Records from a collection:
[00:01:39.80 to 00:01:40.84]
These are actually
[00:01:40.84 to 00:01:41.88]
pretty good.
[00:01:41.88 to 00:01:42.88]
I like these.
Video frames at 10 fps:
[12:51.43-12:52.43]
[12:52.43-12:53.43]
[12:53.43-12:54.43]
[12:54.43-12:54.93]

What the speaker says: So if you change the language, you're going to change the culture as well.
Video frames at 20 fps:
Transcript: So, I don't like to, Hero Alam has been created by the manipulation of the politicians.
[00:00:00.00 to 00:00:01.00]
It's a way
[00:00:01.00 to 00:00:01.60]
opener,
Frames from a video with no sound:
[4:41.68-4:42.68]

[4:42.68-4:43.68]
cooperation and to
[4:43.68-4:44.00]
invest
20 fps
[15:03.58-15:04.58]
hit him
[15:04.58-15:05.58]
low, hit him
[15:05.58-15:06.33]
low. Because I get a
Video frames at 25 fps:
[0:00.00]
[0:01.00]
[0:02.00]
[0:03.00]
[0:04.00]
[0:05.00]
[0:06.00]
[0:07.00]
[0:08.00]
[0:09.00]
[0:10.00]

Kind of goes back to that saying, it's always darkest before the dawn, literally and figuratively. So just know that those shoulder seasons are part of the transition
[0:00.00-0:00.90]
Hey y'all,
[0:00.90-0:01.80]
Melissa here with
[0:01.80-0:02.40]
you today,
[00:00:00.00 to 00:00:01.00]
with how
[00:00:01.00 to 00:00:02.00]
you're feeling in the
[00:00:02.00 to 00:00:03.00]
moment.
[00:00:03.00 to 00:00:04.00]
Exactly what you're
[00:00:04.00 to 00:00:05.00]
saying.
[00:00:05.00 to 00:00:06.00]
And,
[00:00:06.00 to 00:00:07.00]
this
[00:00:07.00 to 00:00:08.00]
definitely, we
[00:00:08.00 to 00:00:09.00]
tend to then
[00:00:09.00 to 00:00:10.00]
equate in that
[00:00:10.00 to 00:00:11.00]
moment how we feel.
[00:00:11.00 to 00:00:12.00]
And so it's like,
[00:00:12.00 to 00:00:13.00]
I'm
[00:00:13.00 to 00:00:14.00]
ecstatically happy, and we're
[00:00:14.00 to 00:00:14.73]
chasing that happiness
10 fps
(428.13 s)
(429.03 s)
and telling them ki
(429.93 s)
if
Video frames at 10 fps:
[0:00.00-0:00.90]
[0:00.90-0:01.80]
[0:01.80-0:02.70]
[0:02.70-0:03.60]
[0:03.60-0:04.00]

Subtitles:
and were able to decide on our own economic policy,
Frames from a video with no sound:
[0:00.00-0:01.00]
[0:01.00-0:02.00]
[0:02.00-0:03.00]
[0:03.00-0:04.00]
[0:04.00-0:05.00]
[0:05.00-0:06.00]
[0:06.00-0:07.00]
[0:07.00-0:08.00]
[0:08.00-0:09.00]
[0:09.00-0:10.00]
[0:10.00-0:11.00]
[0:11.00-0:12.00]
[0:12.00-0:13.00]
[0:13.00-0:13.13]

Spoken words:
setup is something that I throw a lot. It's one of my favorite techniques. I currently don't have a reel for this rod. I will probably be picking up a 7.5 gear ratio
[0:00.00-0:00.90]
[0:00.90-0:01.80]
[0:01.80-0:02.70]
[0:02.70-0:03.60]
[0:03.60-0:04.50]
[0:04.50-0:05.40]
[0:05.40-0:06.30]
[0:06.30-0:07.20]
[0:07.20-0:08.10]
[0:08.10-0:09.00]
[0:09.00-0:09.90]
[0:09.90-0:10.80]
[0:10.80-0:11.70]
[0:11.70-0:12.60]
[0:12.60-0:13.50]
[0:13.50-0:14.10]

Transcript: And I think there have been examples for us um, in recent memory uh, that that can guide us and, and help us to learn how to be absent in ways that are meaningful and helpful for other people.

Task requirements - Give back every line of the data above exactly as written.

Finished exercise -
[00:01:39.80 to 00:01:40.84]
These are actually
[00:01:40.84 to 00:01:41.88]
pretty good.
[00:01:41.88 to 00:01:42.88]
I like these.
Video frames at 10 fps:
[12:51.43-12:52.43]
[12:52.43-12:53.43]
[12:53.43-12:54.43]
[12:54.43-12:54.93]

What the speaker says: So if you change the language, you're going to change the culture as well.
Video frames at 20 fps:
Transcript: So, I don't like to, Hero Alam has been created by the manipulation of the politicians.
[00:00:00.00 to 00:00:01.00]
It's a way
[00:00:01.00 to 00:00:01.60]
opener,
Frames from a video with no sound:
[4:41.68-4:42.68]

[4:42.68-4:43.68]
cooperation and to
[4:43.68-4:44.00]
invest
20 fps
[15:03.58-15:04.58]
hit him
[15:04.58-15:05.58]
low, hit him
[15:05.58-15:06.33]
low. Because I get a
Video frames at 25 fps:
[0:00.00]
[0:01.00]
[0:02.00]
[0:03.00]
[0:04.00]
[0:05.00]
[0:06.00]
[0:07.00]
[0:08.00]
[0:09.00]
[0:10.00]

Kind of goes back to that saying, it's always darkest before the dawn, literally and figuratively. So just know that those shoulder seasons are part of the transition
[0:00.00-0:00.90]
Hey y'all,
[0:00.90-0:01.80]
Melissa here with
[0:01.80-0:02.40]
you today,
[00:00:00.00 to 00:00:01.00]
with how
[00:00:01.00 to 00:00:02.00]
you're feeling in the
[00:00:02.00 to 00:00:03.00]
moment.
[00:00:03.00 to 00:00:04.00]
Exactly what you're
[00:00:04.00 to 00:00:05.00]
saying.
[00:00:05.00 to 00:00:06.00]
And,
[00:00:06.00 to 00:00:07.00]
this
[00:00:07.00 to 00:00:08.00]
definitely, we
[00:00:08.00 to 00:00:09.00]
tend to then
[00:00:09.00 to 00:00:10.00]
equate in that
[00:00:10.00 to 00:00:11.00]
moment how we feel.
[00:00:11.00 to 00:00:12.00]
And so it's like,
[00:00:12.00 to 00:00:13.00]
I'm
[00:00:13.00 to 00:00:14.00]
ecstatically happy, and we're
[00:00:14.00 to 00:00:14.73]
chasing that happiness
10 fps
(428.13 s)
(429.03 s)
and telling them ki
(429.93 s)
if
Video frames at 10 fps:
[0:00.00-0:00.90]
[0:00.90-0:01.80]
[0:01.80-0:02.70]
[0:02.70-0:03.60]
[0:03.60-0:04.00]

Subtitles:
and were able to decide on our own economic policy,
Frames from a video with no sound:
[0:00.00-0:01.00]
[0:01.00-0:02.00]
[0:02.00-0:03.00]
[0:03.00-0:04.00]
[0:04.00-0:05.00]
[0:05.00-0:06.00]
[0:06.00-0:07.00]
[0:07.00-0:08.00]
[0:08.00-0:09.00]
[0:09.00-0:10.00]
[0:10.00-0:11.00]
[0:11.00-0:12.00]
[0:12.00-0:13.00]
[0:13.00-0:13.13]

Spoken words:
setup is something that I throw a lot. It's one of my favorite techniques. I currently don't have a reel for this rod. I will probably be picking up a 7.5 gear ratio
[0:00.00-0:00.90]
[0:00.90-0:01.80]
[0:01.80-0:02.70]
[0:02.70-0:03.60]
[0:03.60-0:04.50]
[0:04.50-0:05.40]
[0:05.40-0:06.30]
[0:06.30-0:07.20]
[0:07.20-0:08.10]
[0:08.10-0:09.00]
[0:09.00-0:09.90]
[0:09.90-0:10.80]
[0:10.80-0:11.70]
[0:11.70-0:12.60]
[0:12.60-0:13.50]
[0:13.50-0:14.10]

Transcript: And I think there have been examples for us um, in recent memory uh, that that can guide us and, and help us to learn how to be absent in ways that are meaningful and helpful for other people.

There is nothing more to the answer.